• Richard Merritt, Professor of Art

    “As an artist, I recently started to think of myself as transdisciplinary—working across a number of disciplines and with a number of scholars whose primary discipline may be different or even divergent from my own.”

Richard Merritt

What He’s Currently Researching

Merritt is working on an interactive motion-capture software and hardware system with his colleague Jane Hawley. The project is called The Haptic. Haptics (pronounced HAP-tiks) is the science of applying proprioception (awareness of body position) and control to interaction with computer applications.

“It consists of an infrared camera and some cool software that we write,” he says. “My role is primarily as a programmer, working with Jane and conducting research on how the body alone can be used as a computer interface.”

Why He Finds This Research Interesting

Merritt has always been intrigued by how art can sit at the intersection of a lot of different subjects. “As an artist, I recently started to think of myself as transdisciplinaryworking across a number of disciplines and with a number of scholars whose primary discipline may be different or even divergent from my own.”

Art, for Merritt, is the only discipline that, at the core of its practice, allows a person to be fully engaged in the most basic of human faculties to observe and perceive. “Artists typically have a high degree of sustained critical attention,” he says. “This kind of focus is useful in all disciplines. For me, this training has led to research in history, art’s connection to the history of science, information visualization, critical theory, and memory.”

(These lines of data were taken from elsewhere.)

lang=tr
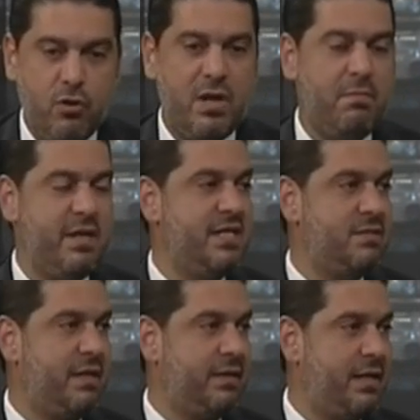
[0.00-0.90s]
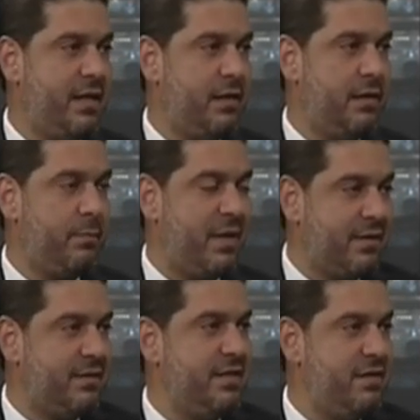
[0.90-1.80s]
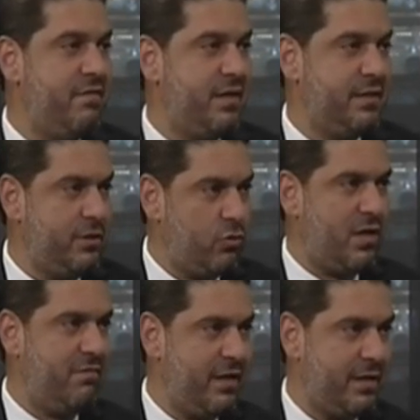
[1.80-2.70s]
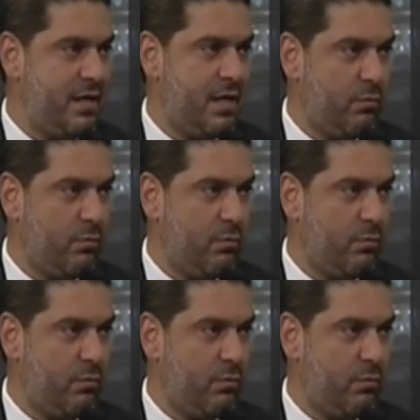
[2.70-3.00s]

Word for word: önemli hizmet de partinin verdiği görevler.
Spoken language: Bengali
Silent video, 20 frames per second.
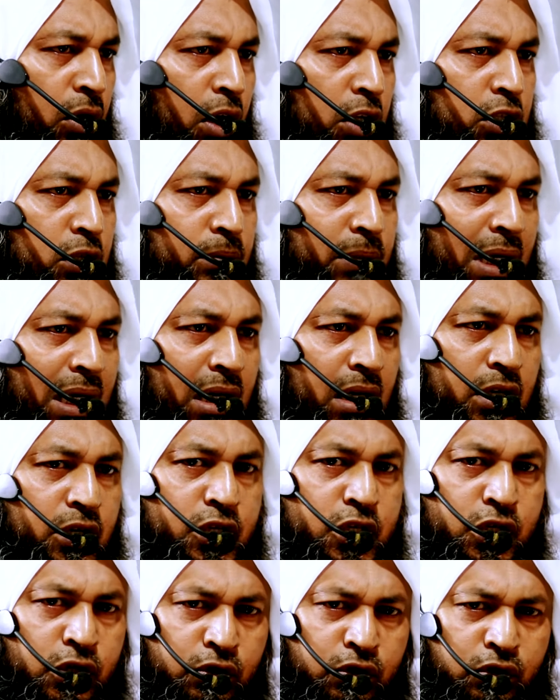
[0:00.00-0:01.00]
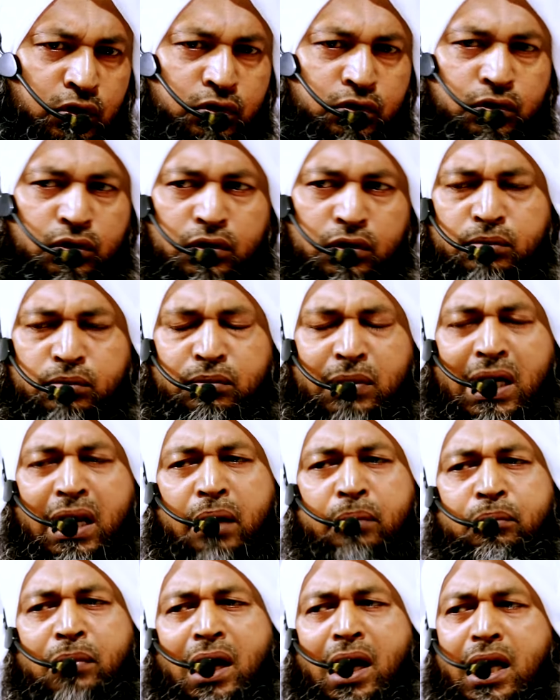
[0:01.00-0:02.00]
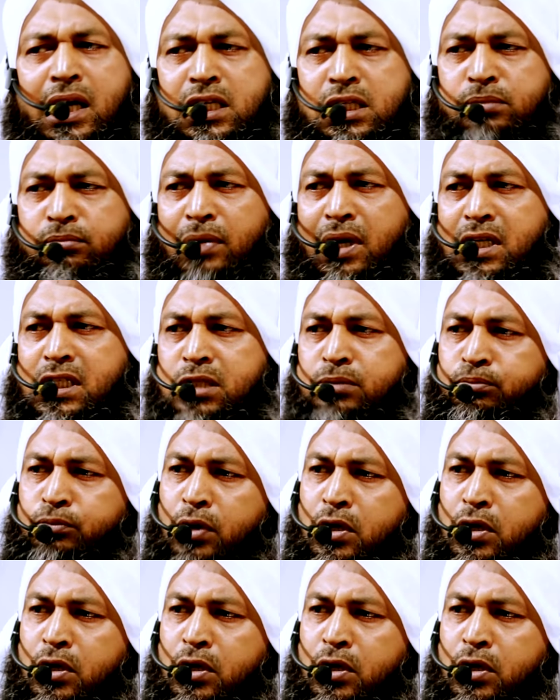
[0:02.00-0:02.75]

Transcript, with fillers: অথবা সহু মানে মাস মাস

Merritt feels the practice of the liberal arts at a small institution is particularly welcoming to this kind of free-ranging investigation.

His Study-Abroad Course

Merritt teaches “Gothic Renaissance and New Media Art: Italy, France, and Germany.” The course explores the art of the Renaissance to contemporary new media.

“With an emphasis on the tools of its production, and its social and political surroundings, my students address how art developed and functioned in temporal context,” he says. “They visit the world heritage locations of Florence and Siena, Italy, where they view the respective cities’ great museums and important sites. They also see the large museums and architecture of Strasbourg and Paris. In Karlsruhe, Germany, we visit the Zentrum Für Kunstund Medientechnologie (The Center for Art and New Media Technology).”

Liberal Arts Was an Early Choice

“I knew I wanted to have a life of learning and sharing knowledge, so in the fall of my freshman year of college I decided I’d become a liberal arts professor,” he says. “I was drawn chiefly to the notion that personal freedom is linked to the freedom to explore a broad education, mingling disciplines, harvesting data, converting it to information, crystallizing it into knowledge, and sharing it with the world.”

Merritt feels he came to the arts relatively late. “As an undergraduate and initially as a graduate student, my major focus was in history, and I always had been interested in art as an avocation,” he says. “As I matured, I  started to think of art as much more than a discipline that makes art objects. I began thinking of the arts a discipline, like any other, that shapes minds. So I took the plunge and pursued a degree in the arts.”

The most rewarding part about being a professor at Luther is the students. They’ve consistently amazed me with their level of engagement, academic integrity, and, more importantly, their humanity.

—Richard Merritt

Personal Hobby/Interest

I’m a magician and mentalist. I occasionally perform and more frequently invent.